Esophageal atresia and tracheoesophageal fistula are birth defects that affect the esophagus (food tube) and the trachea (windpipe), causing breathing and digestive problems at birth. The defects occur when these tubes don’t form properly during fetal development.
In most cases, esophageal atresia (EA) and tracheoesophageal fistula (TEF) occur together, a condition referred to as EA/TEF.
Babies born with these defects require surgery after birth. Without treatment, the condition can be life-threatening.
How do esophageal atresia and tracheoesophageal fistula (TEF) affect my baby?
Esophageal atresia (EA)
In babies with esophageal atresia, the esophagus forms in two segments, an upper and lower segment, that aren’t connected.
The upper segment connects to the throat and ends in a pouch.
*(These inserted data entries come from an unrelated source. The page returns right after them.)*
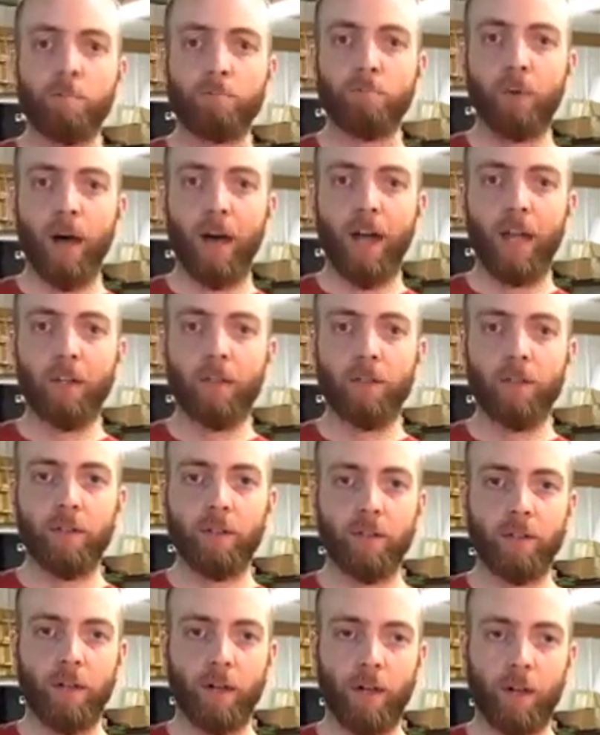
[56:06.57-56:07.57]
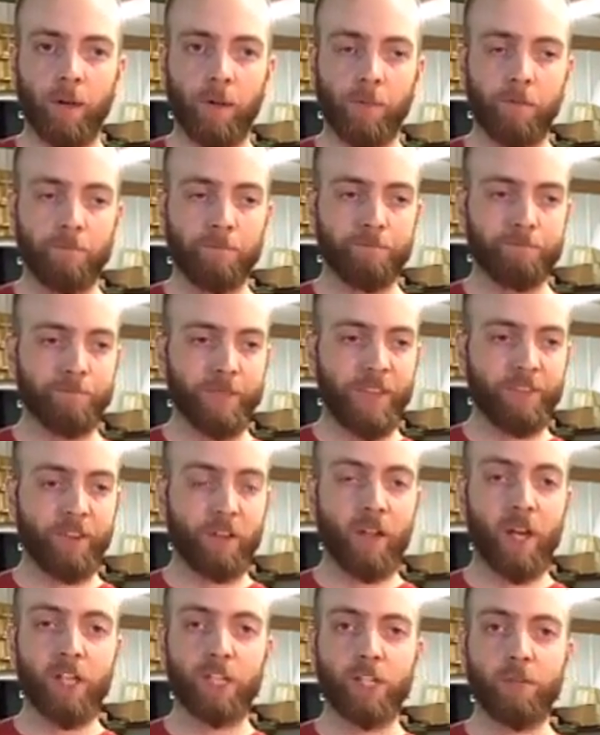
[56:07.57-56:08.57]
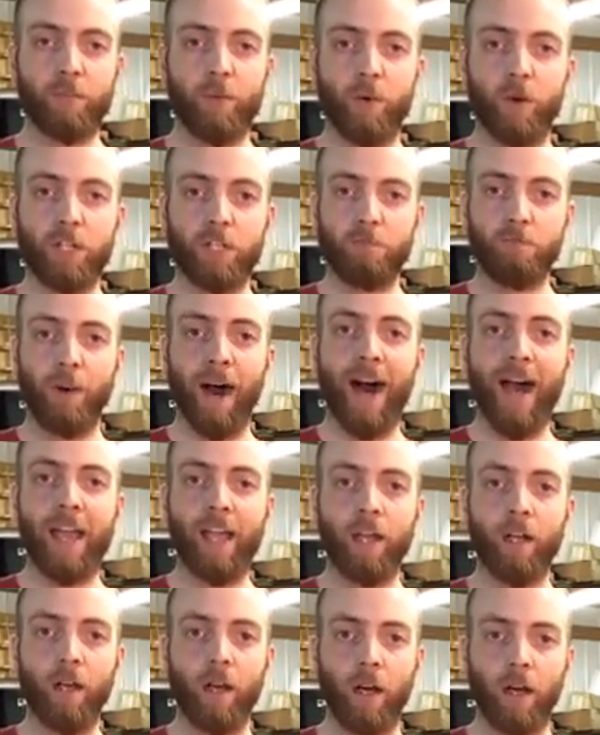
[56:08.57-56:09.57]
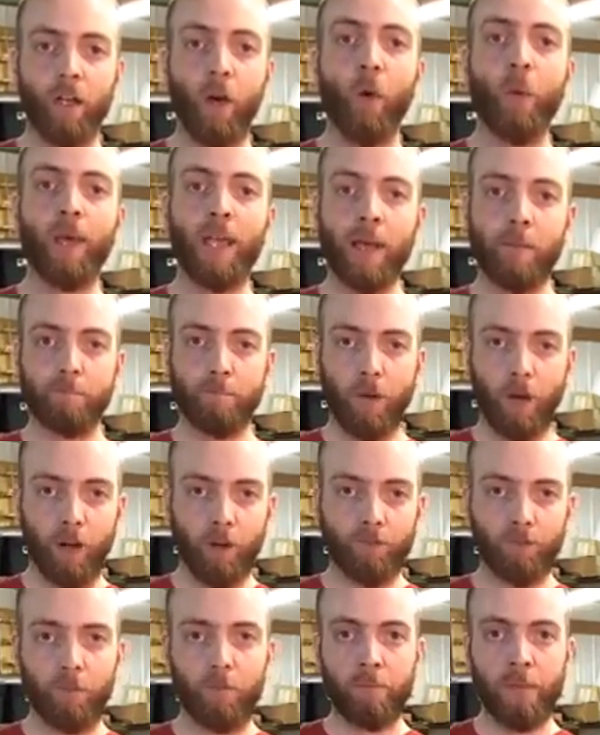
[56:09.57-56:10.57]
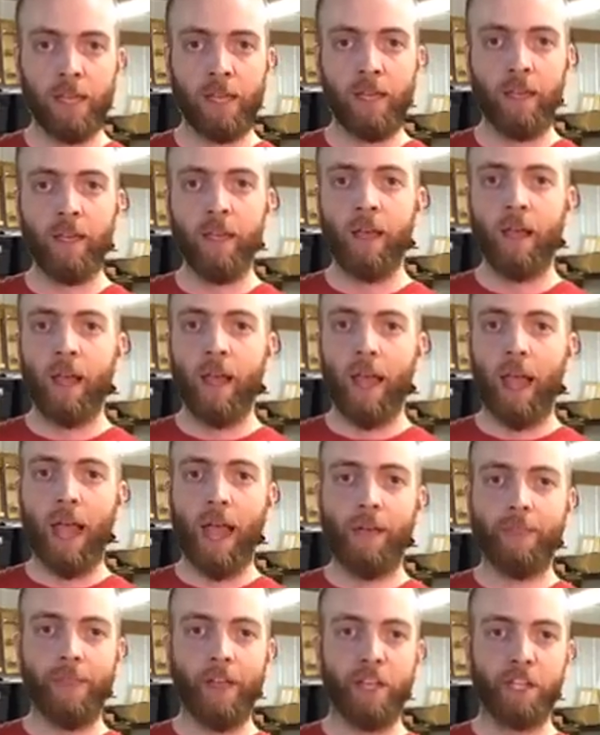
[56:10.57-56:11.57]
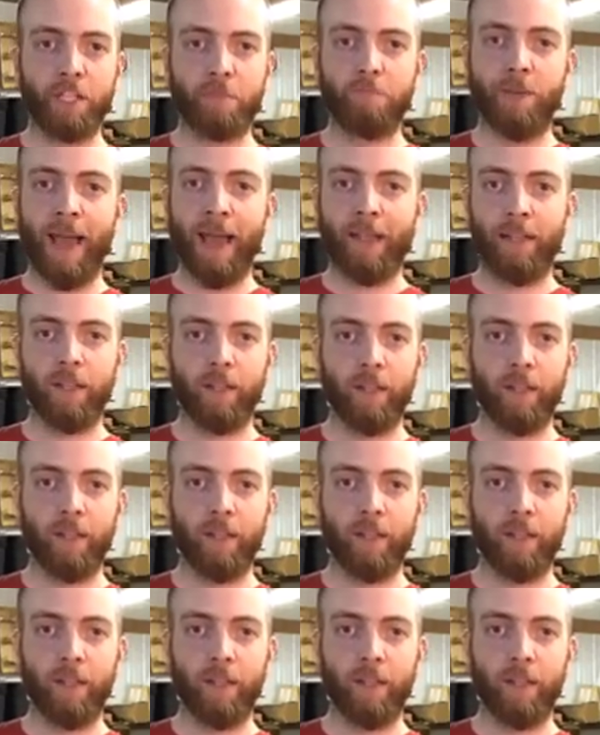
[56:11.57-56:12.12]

But if a customer is buying an OEM part from me and they spec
The lower segment connects to the stomach. Because a gap exists between these two segments, nothing fed to the baby by mouth is able to reach the stomach and be digested. A baby with esophageal atresia may cough, choke or drool while feeding, or spit fluids back up.
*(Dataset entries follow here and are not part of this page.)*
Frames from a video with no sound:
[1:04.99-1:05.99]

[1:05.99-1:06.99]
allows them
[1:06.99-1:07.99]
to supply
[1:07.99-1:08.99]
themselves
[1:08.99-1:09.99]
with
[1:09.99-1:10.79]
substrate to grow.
In the majority of babies with EA, there is also an abnormal connection between the esophagus and the windpipe, or trachea (the tube that connects the throat to the lungs). Normally, these tubes run side by side and are not connected. This abnormal connection is called a tracheoesophageal fistula (TEF).
As a result of this connection, gastric juices can get into the trachea and reach the lungs, causing the infant to cough, choke and have difficulty breathing. Fluid in the lungs can also cause infections such as pneumonia. If the oxygen levels in the blood become affected, the baby’s skin or lips may turn bluish (known as cyanosis).
In the vast majority of EA/TEF cases, the lower segment of the esophagus is connected to the trachea. With this type of EA/TEF, gastric contents and acid can travel directly into the lungs.
Cause and Prevalence
EA/TEF affects an estimated 1 in 3,500 newborns in the United States.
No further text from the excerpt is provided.